What is required:
Set down, please, the line that contains "(12.00 s to 13.00 s)" and every line that follows it to the end of the records, exactly; do not include pictures.

*** Information given ***

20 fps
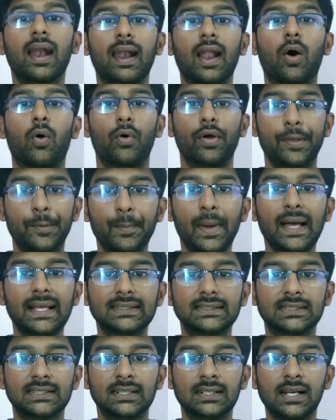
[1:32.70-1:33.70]
Now
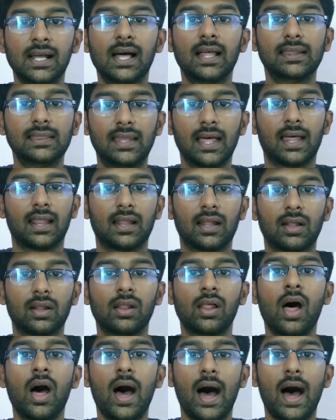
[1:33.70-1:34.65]
imagine there are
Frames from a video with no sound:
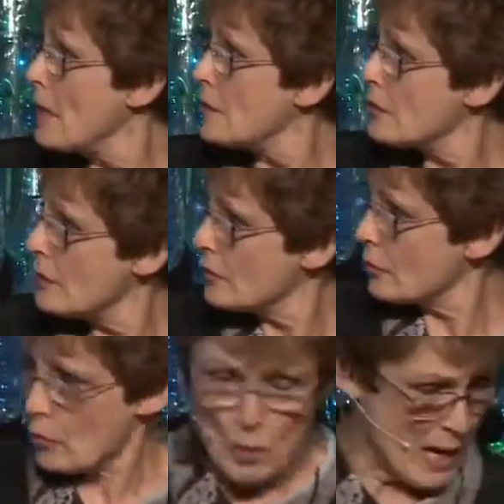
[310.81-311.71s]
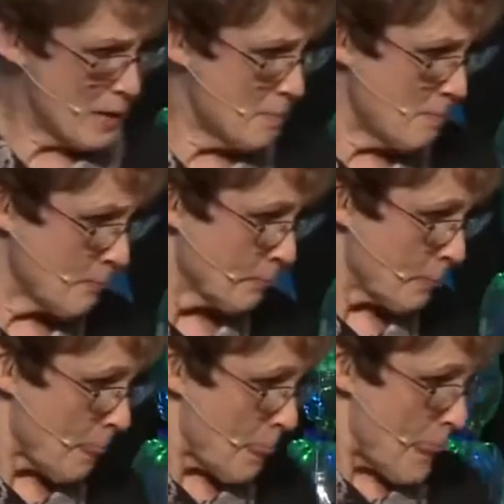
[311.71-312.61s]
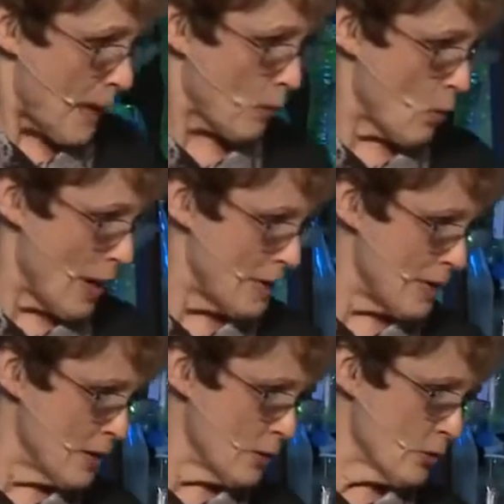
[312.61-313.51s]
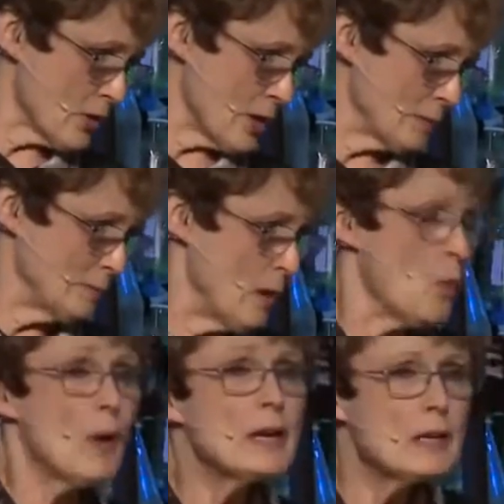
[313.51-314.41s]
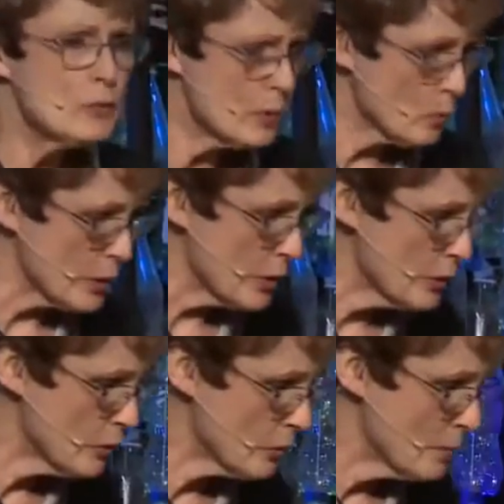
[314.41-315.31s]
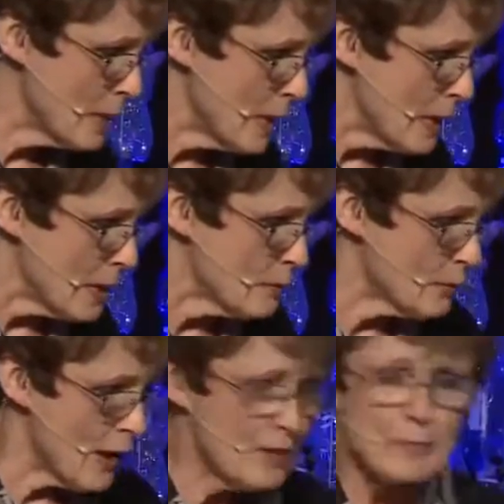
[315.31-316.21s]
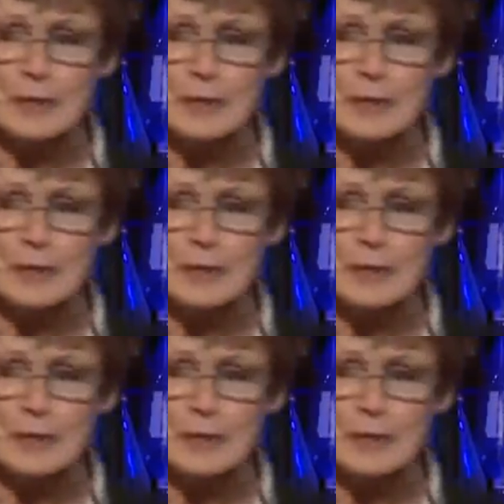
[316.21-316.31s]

This is Juan, and Juan hears 100 words in 5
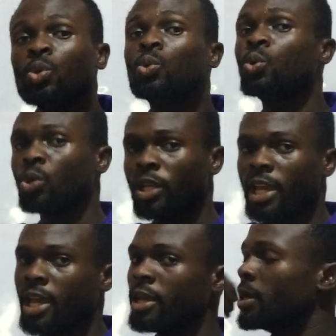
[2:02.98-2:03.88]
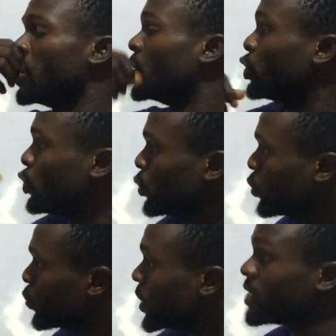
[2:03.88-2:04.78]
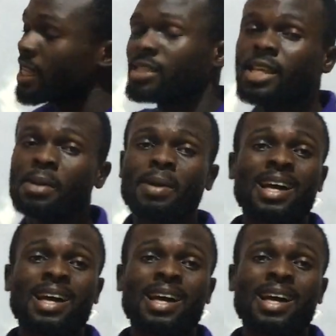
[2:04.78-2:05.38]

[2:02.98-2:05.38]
U. Okay, U, which is the same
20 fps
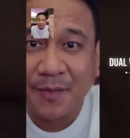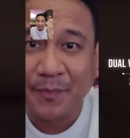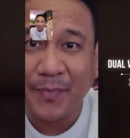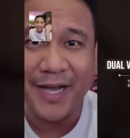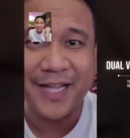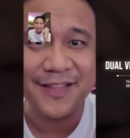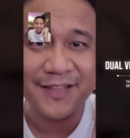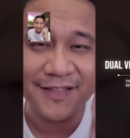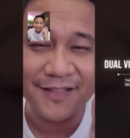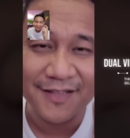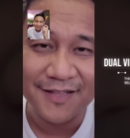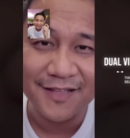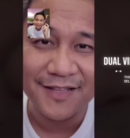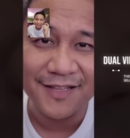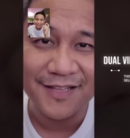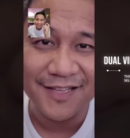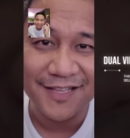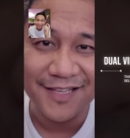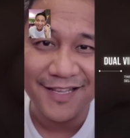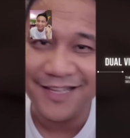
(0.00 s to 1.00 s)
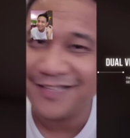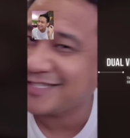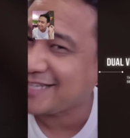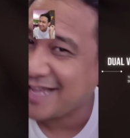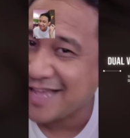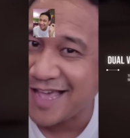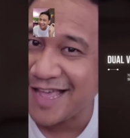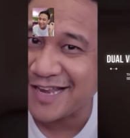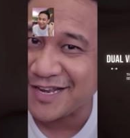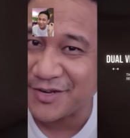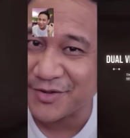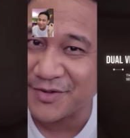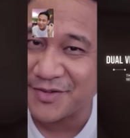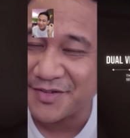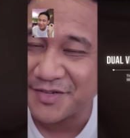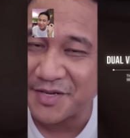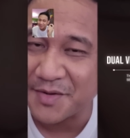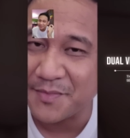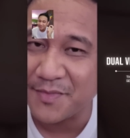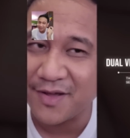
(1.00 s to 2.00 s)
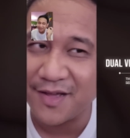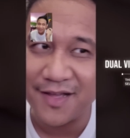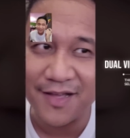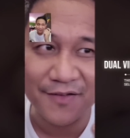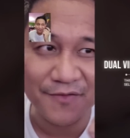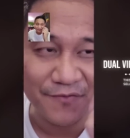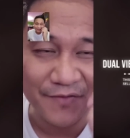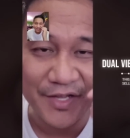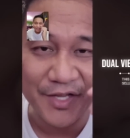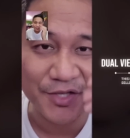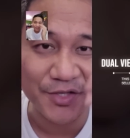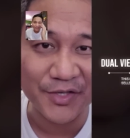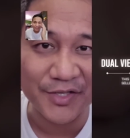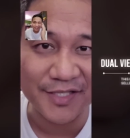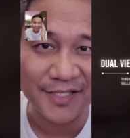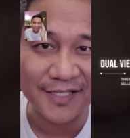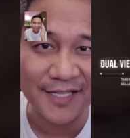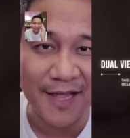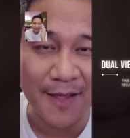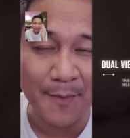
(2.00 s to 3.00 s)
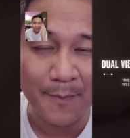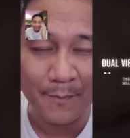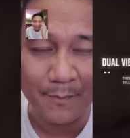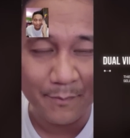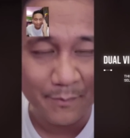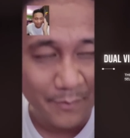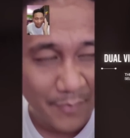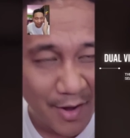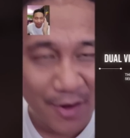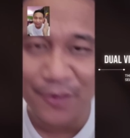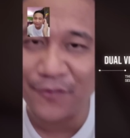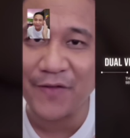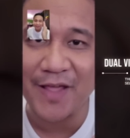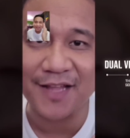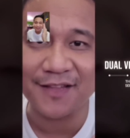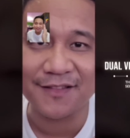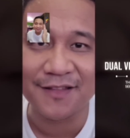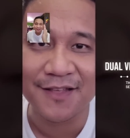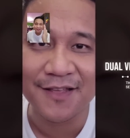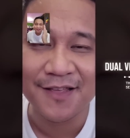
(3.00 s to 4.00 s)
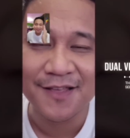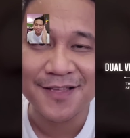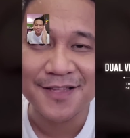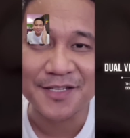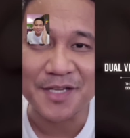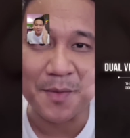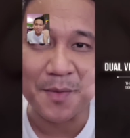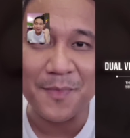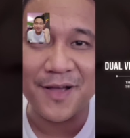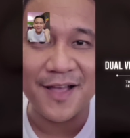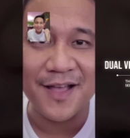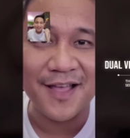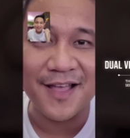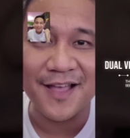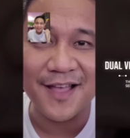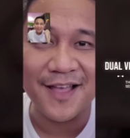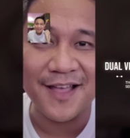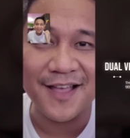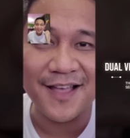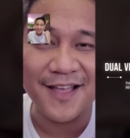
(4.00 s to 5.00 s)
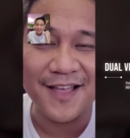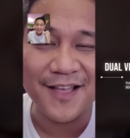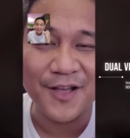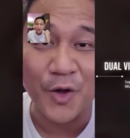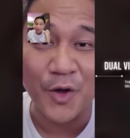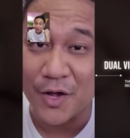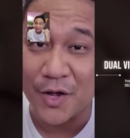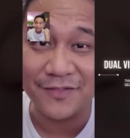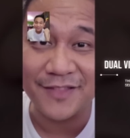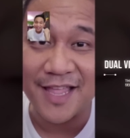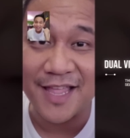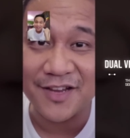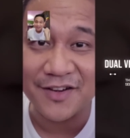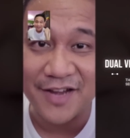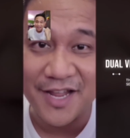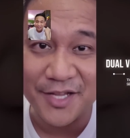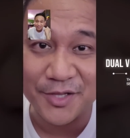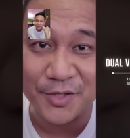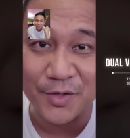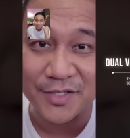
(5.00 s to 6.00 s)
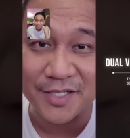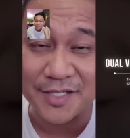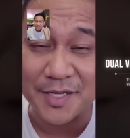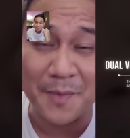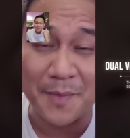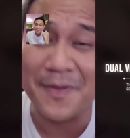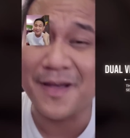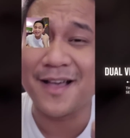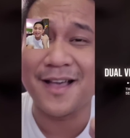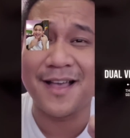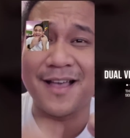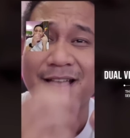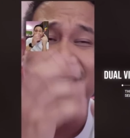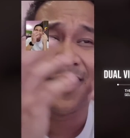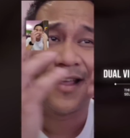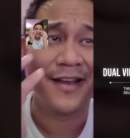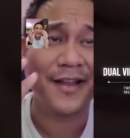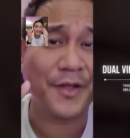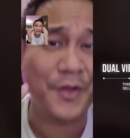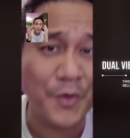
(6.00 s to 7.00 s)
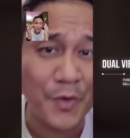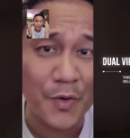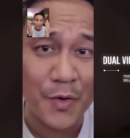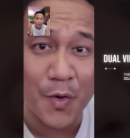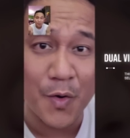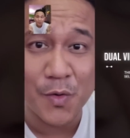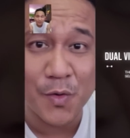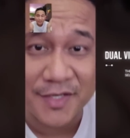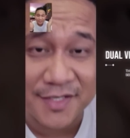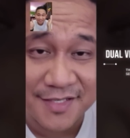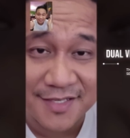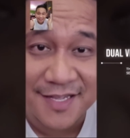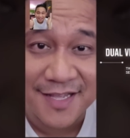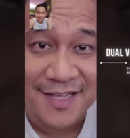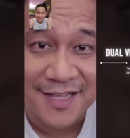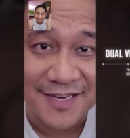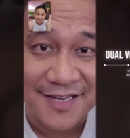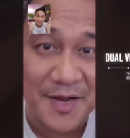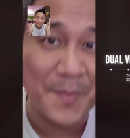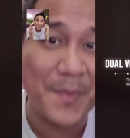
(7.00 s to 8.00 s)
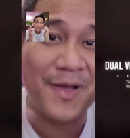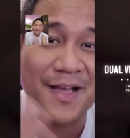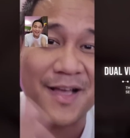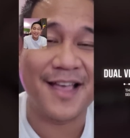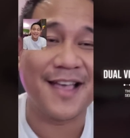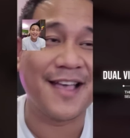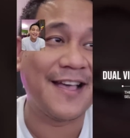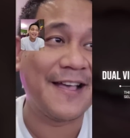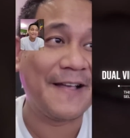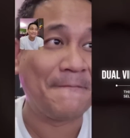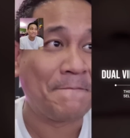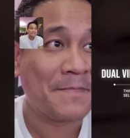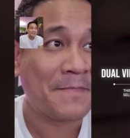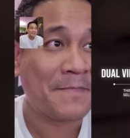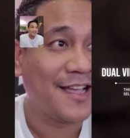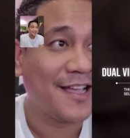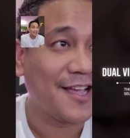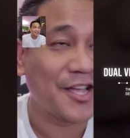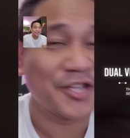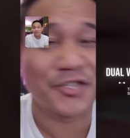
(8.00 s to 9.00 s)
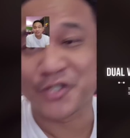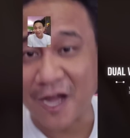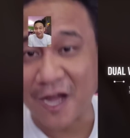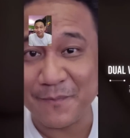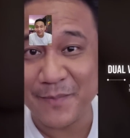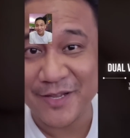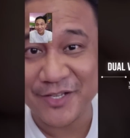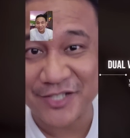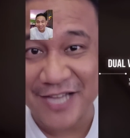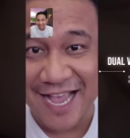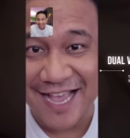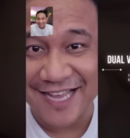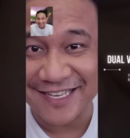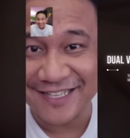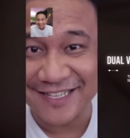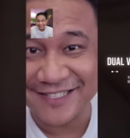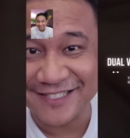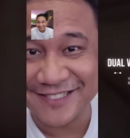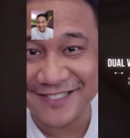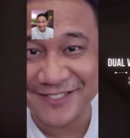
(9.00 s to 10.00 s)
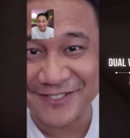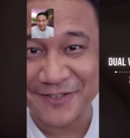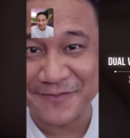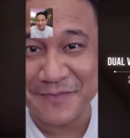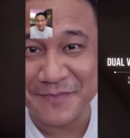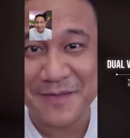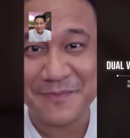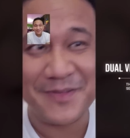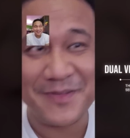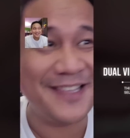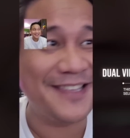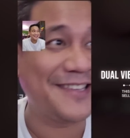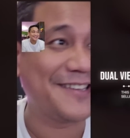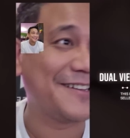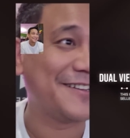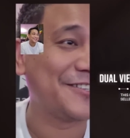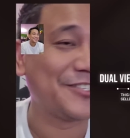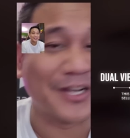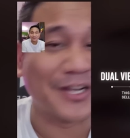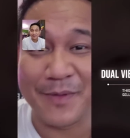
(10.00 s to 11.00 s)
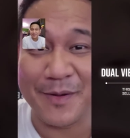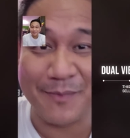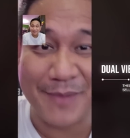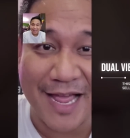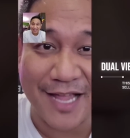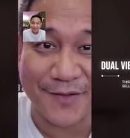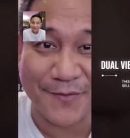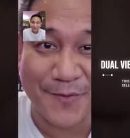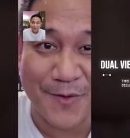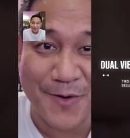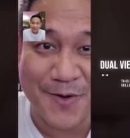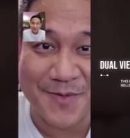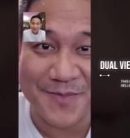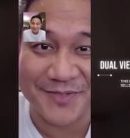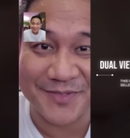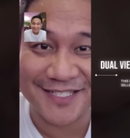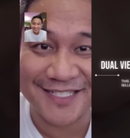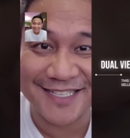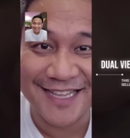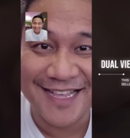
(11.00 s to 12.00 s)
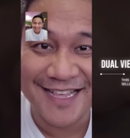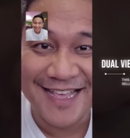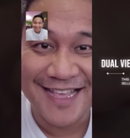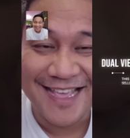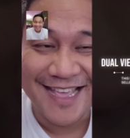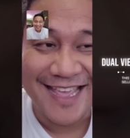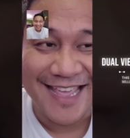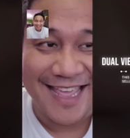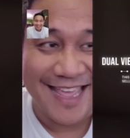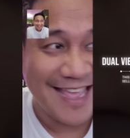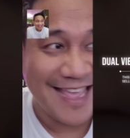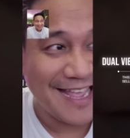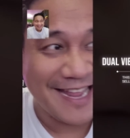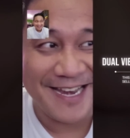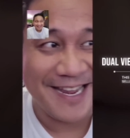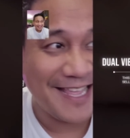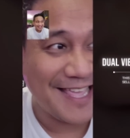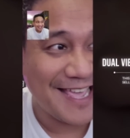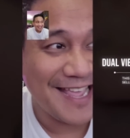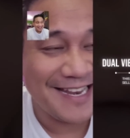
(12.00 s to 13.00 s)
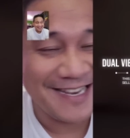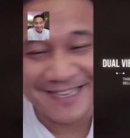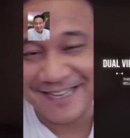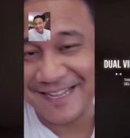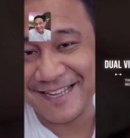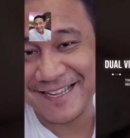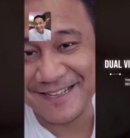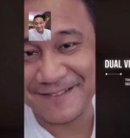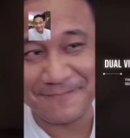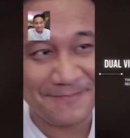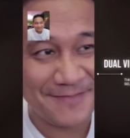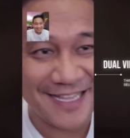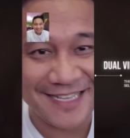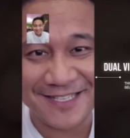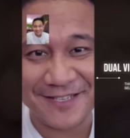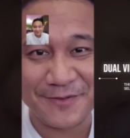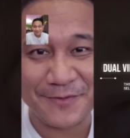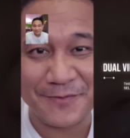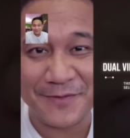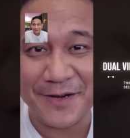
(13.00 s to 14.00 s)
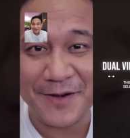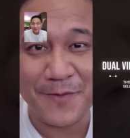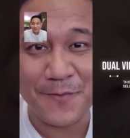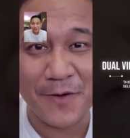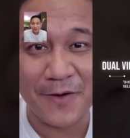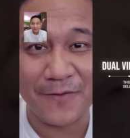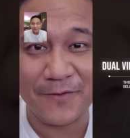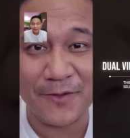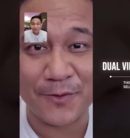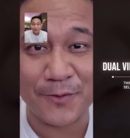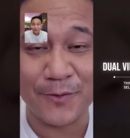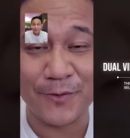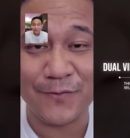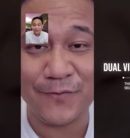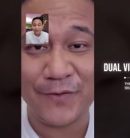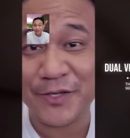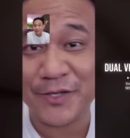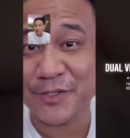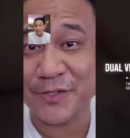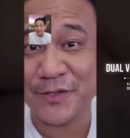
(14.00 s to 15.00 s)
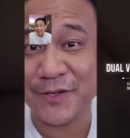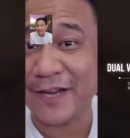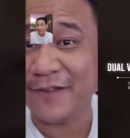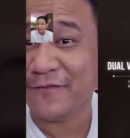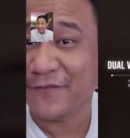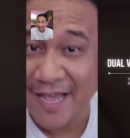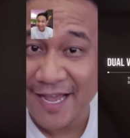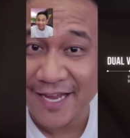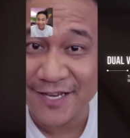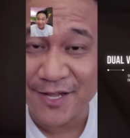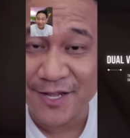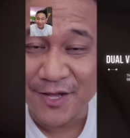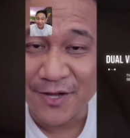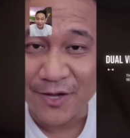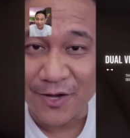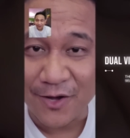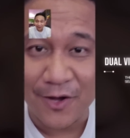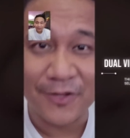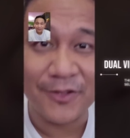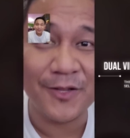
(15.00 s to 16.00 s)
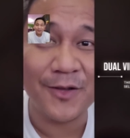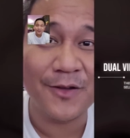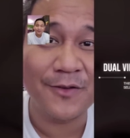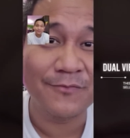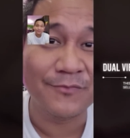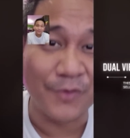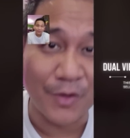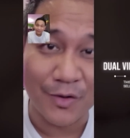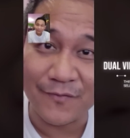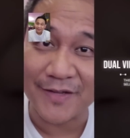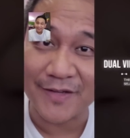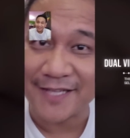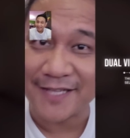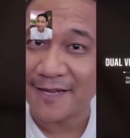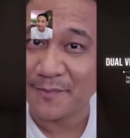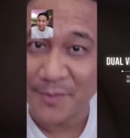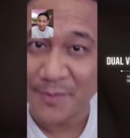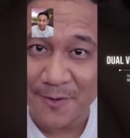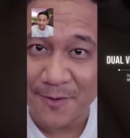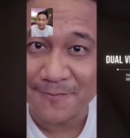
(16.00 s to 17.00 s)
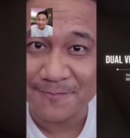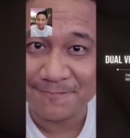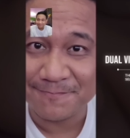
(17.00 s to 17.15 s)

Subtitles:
But, isa yan, no? Sa mga features na perfect sa mga content creators, sa mga nag-host ng mga shopping channels or maybe shopping platforms. And again, that's really one of the cool features you can find on the Nova 10 Pro.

*** End of Information given ***

Expected answer:
(12.00 s to 13.00 s)
(13.00 s to 14.00 s)
(14.00 s to 15.00 s)
(15.00 s to 16.00 s)
(16.00 s to 17.00 s)
(17.00 s to 17.15 s)

Subtitles:
But, isa yan, no? Sa mga features na perfect sa mga content creators, sa mga nag-host ng mga shopping channels or maybe shopping platforms. And again, that's really one of the cool features you can find on the Nova 10 Pro.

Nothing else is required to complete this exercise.